Another big problem with Jadx output is somehow for some switch/case, it won't generate 'break' instruction.

Version 0.6.1 fixed some issue as the generated code can be imported to Eclipse as Android project, w/o needs of update xml files.

3.9.3 Dex2jar, JD-GUI, and AndroidDecompiler

Dex2jar is a tools to work with android .dex and java .class files, refer how-to-use-dextojar. JD-GUI is a Java Decompiler. I did git clone https://github.com/pxb1988/dex2jar, then go to the folder and export JAVA_HOME to jdk root and run gradlew. This can build, but I cannot find shell script for running it. So maybe the easy way is download from SF. Run d2j-dex2jar.sh iFunTV.apk will create iFunTV-dex2jar.jar. After this, still need JD-GUI(source available at github) or JAD to decompile class file to java source.

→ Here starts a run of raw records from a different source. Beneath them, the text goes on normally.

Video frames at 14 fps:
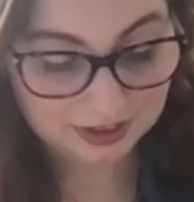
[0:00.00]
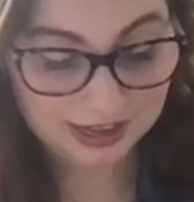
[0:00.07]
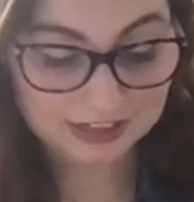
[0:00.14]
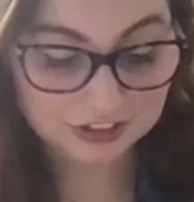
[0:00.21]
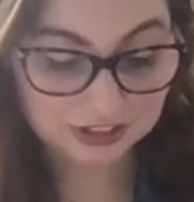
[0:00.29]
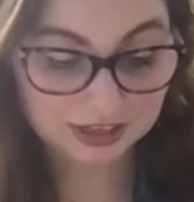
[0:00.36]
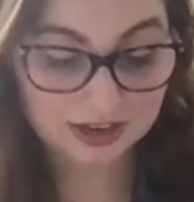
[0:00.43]

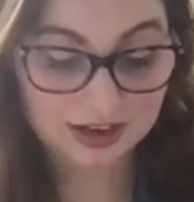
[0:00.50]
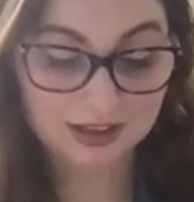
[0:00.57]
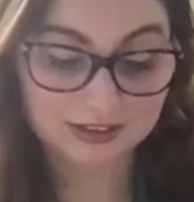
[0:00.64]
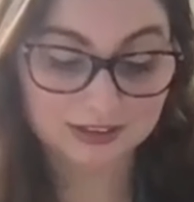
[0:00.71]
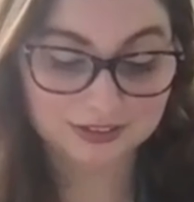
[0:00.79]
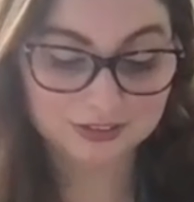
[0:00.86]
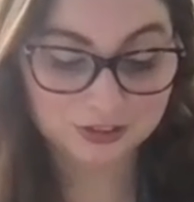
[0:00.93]
Angela
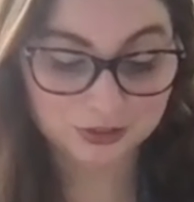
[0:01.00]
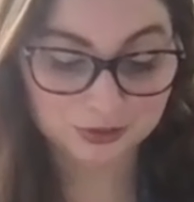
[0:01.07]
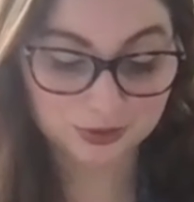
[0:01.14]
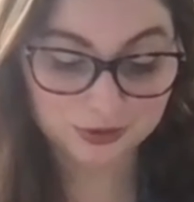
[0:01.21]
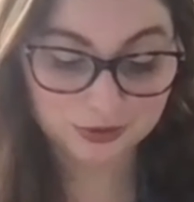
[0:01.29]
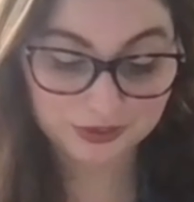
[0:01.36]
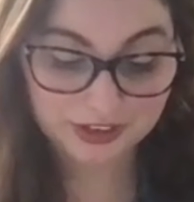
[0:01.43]
Cullen
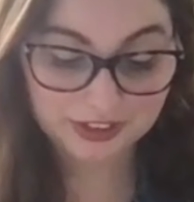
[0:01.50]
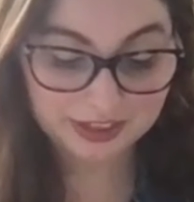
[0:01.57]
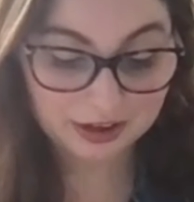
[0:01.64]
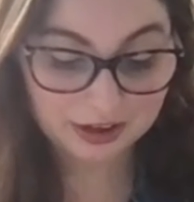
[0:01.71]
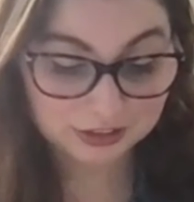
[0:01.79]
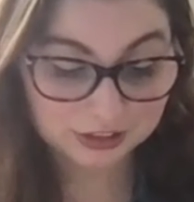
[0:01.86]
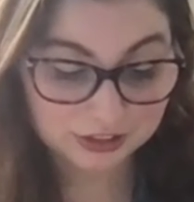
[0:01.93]
stole
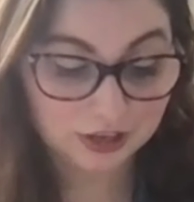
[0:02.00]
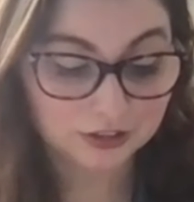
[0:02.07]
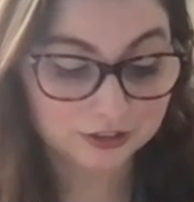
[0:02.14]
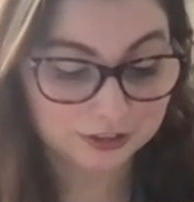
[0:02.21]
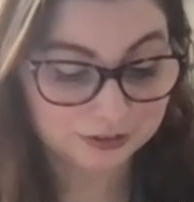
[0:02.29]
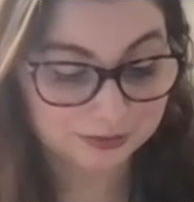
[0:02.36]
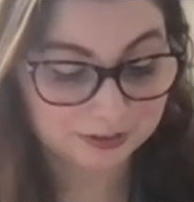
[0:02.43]

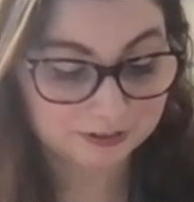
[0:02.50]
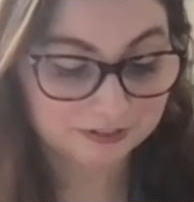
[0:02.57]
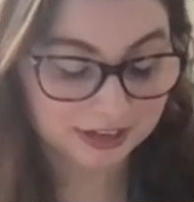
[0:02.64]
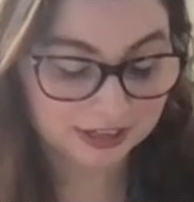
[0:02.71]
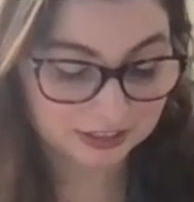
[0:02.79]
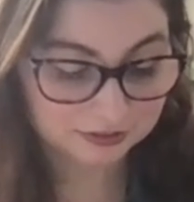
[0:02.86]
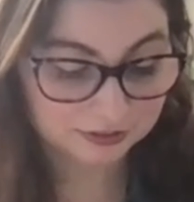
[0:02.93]
$3,000 from the
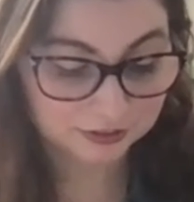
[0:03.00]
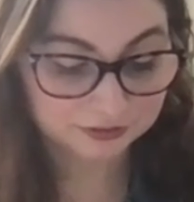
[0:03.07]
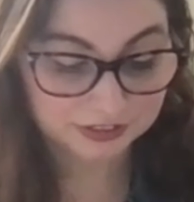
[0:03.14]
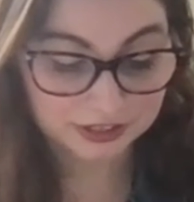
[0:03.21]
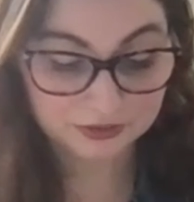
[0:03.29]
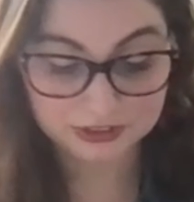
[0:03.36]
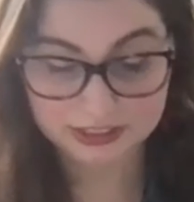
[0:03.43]
Fund for
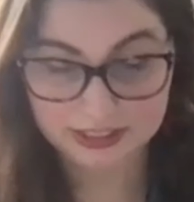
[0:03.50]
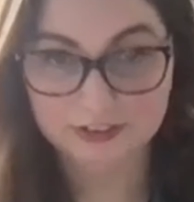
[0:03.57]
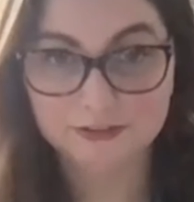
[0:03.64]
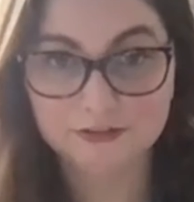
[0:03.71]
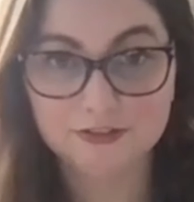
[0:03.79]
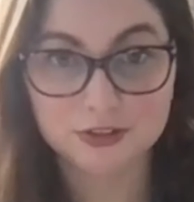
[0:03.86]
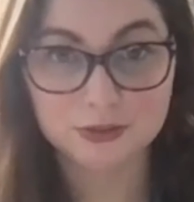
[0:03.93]
Flood Relief
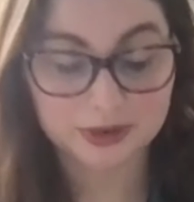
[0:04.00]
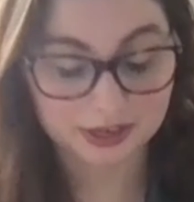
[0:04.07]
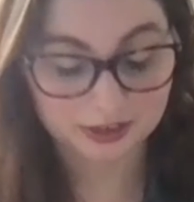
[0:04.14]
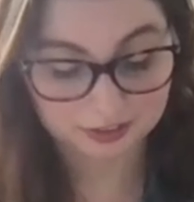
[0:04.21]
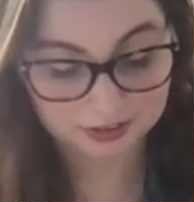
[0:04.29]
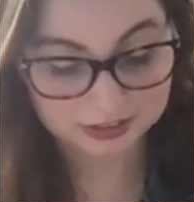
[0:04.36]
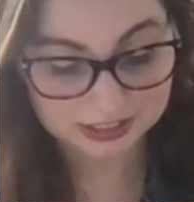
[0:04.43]
in
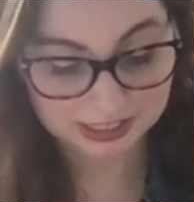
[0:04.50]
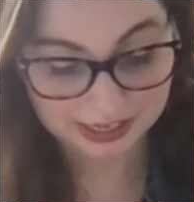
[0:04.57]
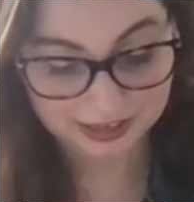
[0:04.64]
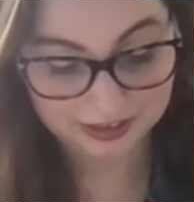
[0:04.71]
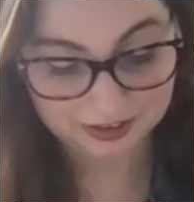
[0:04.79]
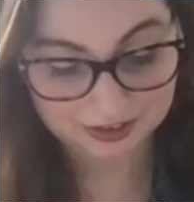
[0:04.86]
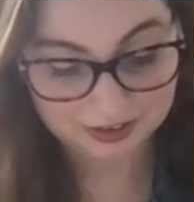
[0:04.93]

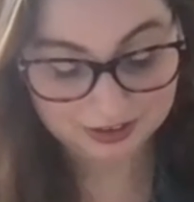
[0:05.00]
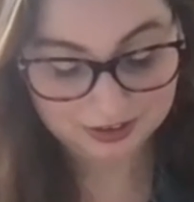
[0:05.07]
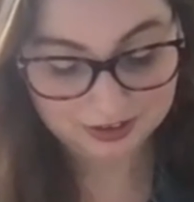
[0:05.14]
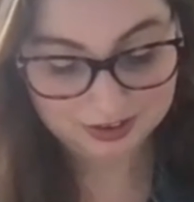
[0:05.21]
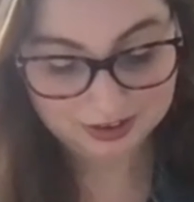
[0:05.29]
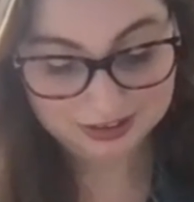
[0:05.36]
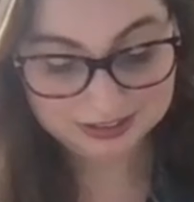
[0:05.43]
2013.
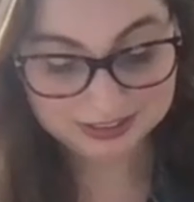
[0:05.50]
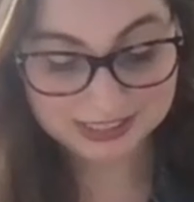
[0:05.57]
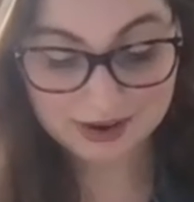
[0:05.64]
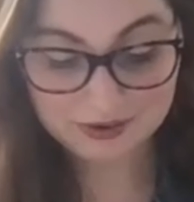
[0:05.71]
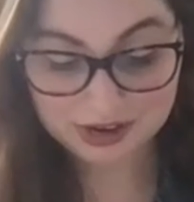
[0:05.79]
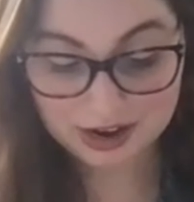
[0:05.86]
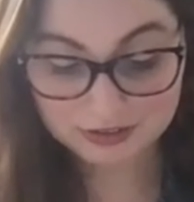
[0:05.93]
The
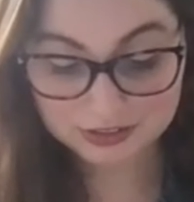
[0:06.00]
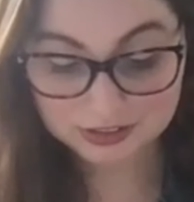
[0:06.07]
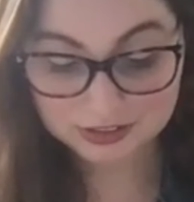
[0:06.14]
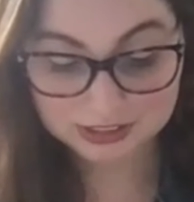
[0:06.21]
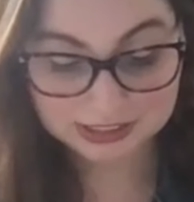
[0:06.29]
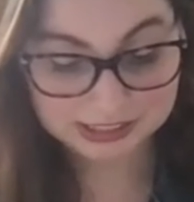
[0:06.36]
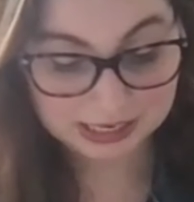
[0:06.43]
town
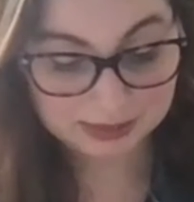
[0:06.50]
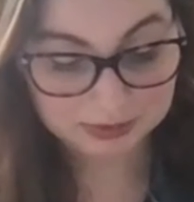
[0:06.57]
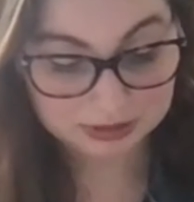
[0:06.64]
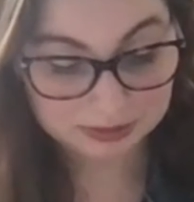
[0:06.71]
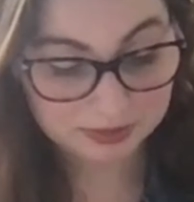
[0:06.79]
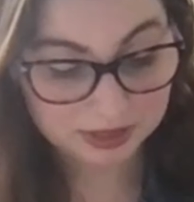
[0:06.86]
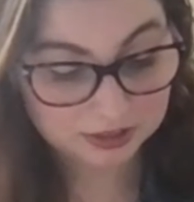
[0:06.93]
council had
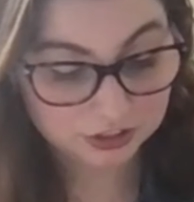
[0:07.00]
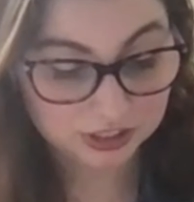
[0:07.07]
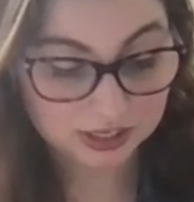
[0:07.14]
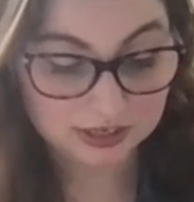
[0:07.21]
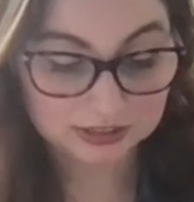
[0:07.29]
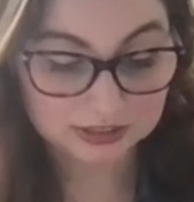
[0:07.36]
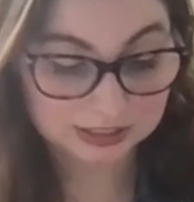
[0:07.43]
stapled a milk
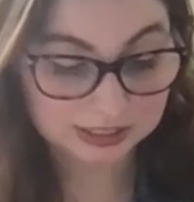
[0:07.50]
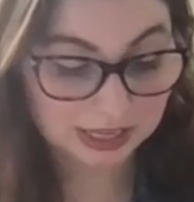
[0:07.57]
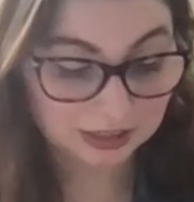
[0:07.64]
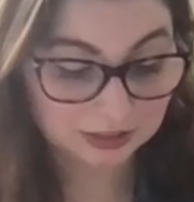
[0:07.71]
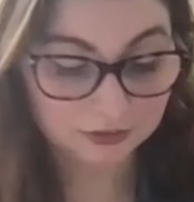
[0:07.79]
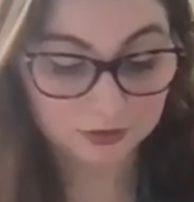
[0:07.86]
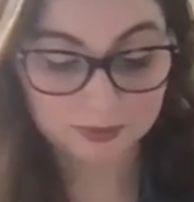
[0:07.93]
jug to the
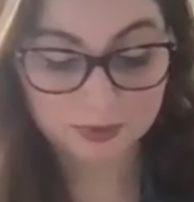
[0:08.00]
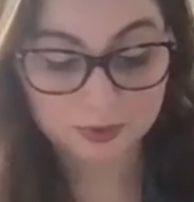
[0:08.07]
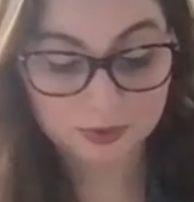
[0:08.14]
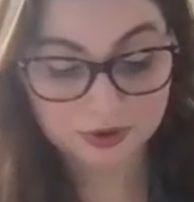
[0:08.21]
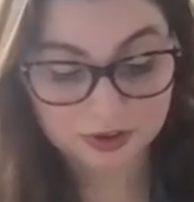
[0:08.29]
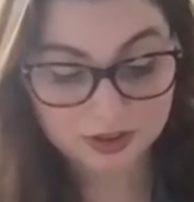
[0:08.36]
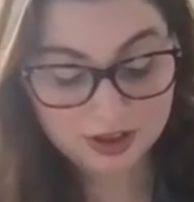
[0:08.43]
telephone
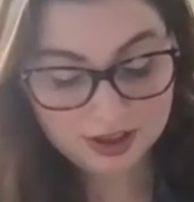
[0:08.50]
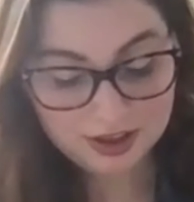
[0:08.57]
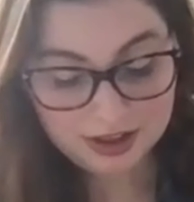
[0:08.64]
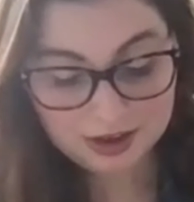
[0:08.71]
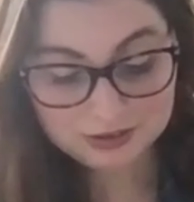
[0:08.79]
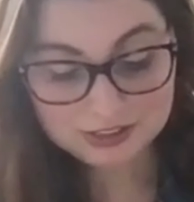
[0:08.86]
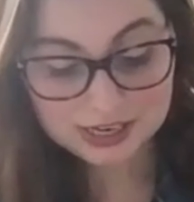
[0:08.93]
pole
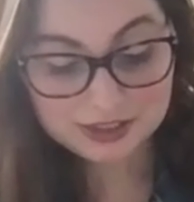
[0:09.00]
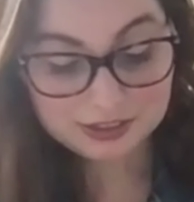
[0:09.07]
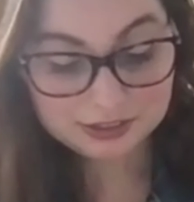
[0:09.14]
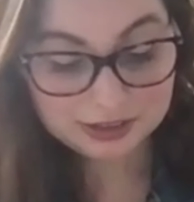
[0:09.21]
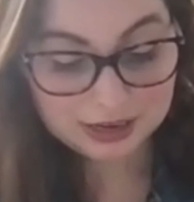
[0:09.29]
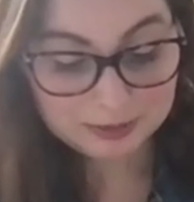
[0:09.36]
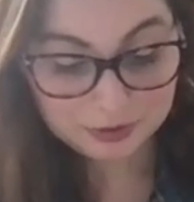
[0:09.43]
outside the
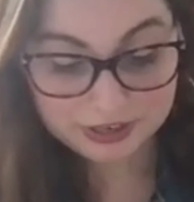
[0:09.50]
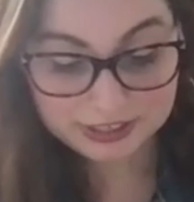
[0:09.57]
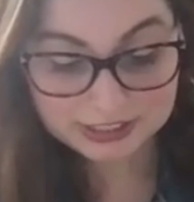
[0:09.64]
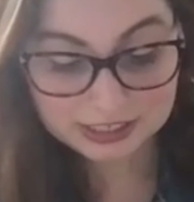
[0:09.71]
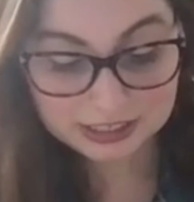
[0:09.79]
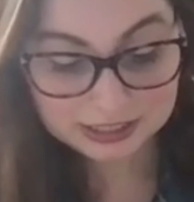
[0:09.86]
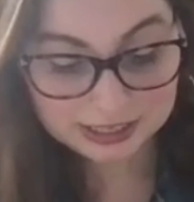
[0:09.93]
library
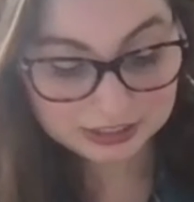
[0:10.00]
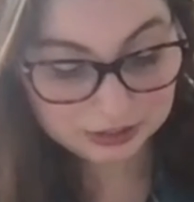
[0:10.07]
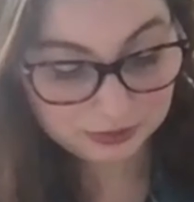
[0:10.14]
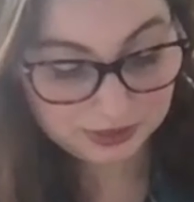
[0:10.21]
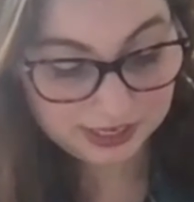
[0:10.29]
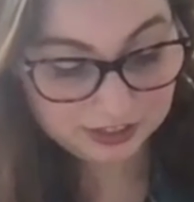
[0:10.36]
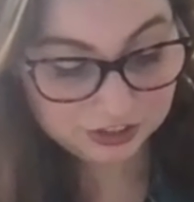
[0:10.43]
to collect
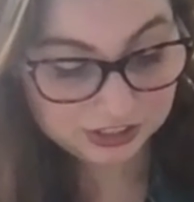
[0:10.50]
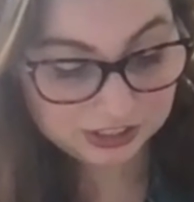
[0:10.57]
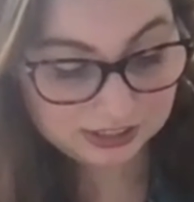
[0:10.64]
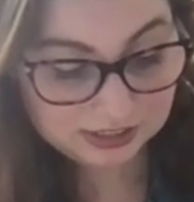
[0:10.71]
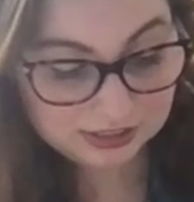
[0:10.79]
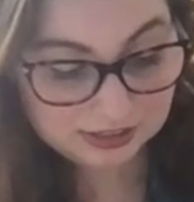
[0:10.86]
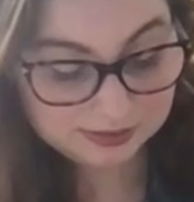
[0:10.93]

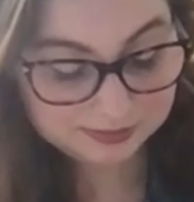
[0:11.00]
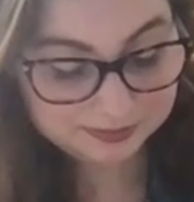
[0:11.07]
donations.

JD-GUI may also has bug, like incorrectly translate for loop to label. Also in Java an object ref can be reused, if see a decompiled has an Object type variable which may be casted to different type later, and there is no range overlap for the different type, better change it to two ref with the corresponding type. So may try the out-date JAD which is not open source and not maintained since 2011.

-s option for change output file extension: jad -sjava example1.class

-p for output redirection: jad -p example1.class > myexm1.java

For my case, extract the jar of dex2jar's output will create a tree: my-dex2jar, then run jad -o -r -sjava -dsrc my-dex2jar/**/*.class

Too bad seeing this: The class file version is 50.0 (only 45.3, 46.0 and 47.0 are supported)

AndroidDecompiler is a reference of using ApkTool, dex2jar and jd-core. It has not been update since Oct 2 2014. The last one has Dex2Jar :Version 0.0.9.15, apktool : Version 1.5.2, JD-Core-Java : Version 1.2 and Artistic Style (astyle) : Version 2.04

Except the Astyle, all other in the git are just jar and scripts. So no need to build. This tools set is also very buggy, run it with bash like this: bash decompileAPK.sh -o out_folder target.apk, and it generates a lot of java exception during run. Any way, just take the output as reference only.

3.9.4 Tips and Conclusion

As mentioned above, no tools is perfect. My experience is using Jadx for decompile the Java source. Find out all external library and remove those Java code for those libs, use those libs' Jar instead. Remove the res folder from Jadx's output, take the res from apktool's output. Also copy all asset raw files and JNI libs over. Fix compiling errors. Use this online converter for viewing unicode.